Task to complete: Would you reproduce each of the records below precisely, with the pictures left out?

※

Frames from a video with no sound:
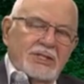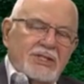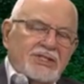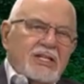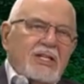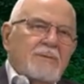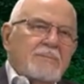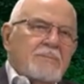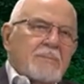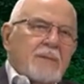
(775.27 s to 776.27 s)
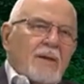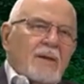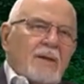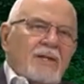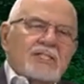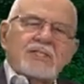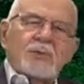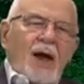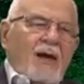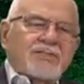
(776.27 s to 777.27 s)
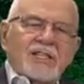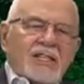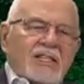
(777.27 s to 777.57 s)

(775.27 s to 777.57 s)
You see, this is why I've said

※

Output below:
Frames from a video with no sound:
(775.27 s to 776.27 s)
(776.27 s to 777.27 s)
(777.27 s to 777.57 s)

(775.27 s to 777.57 s)
You see, this is why I've said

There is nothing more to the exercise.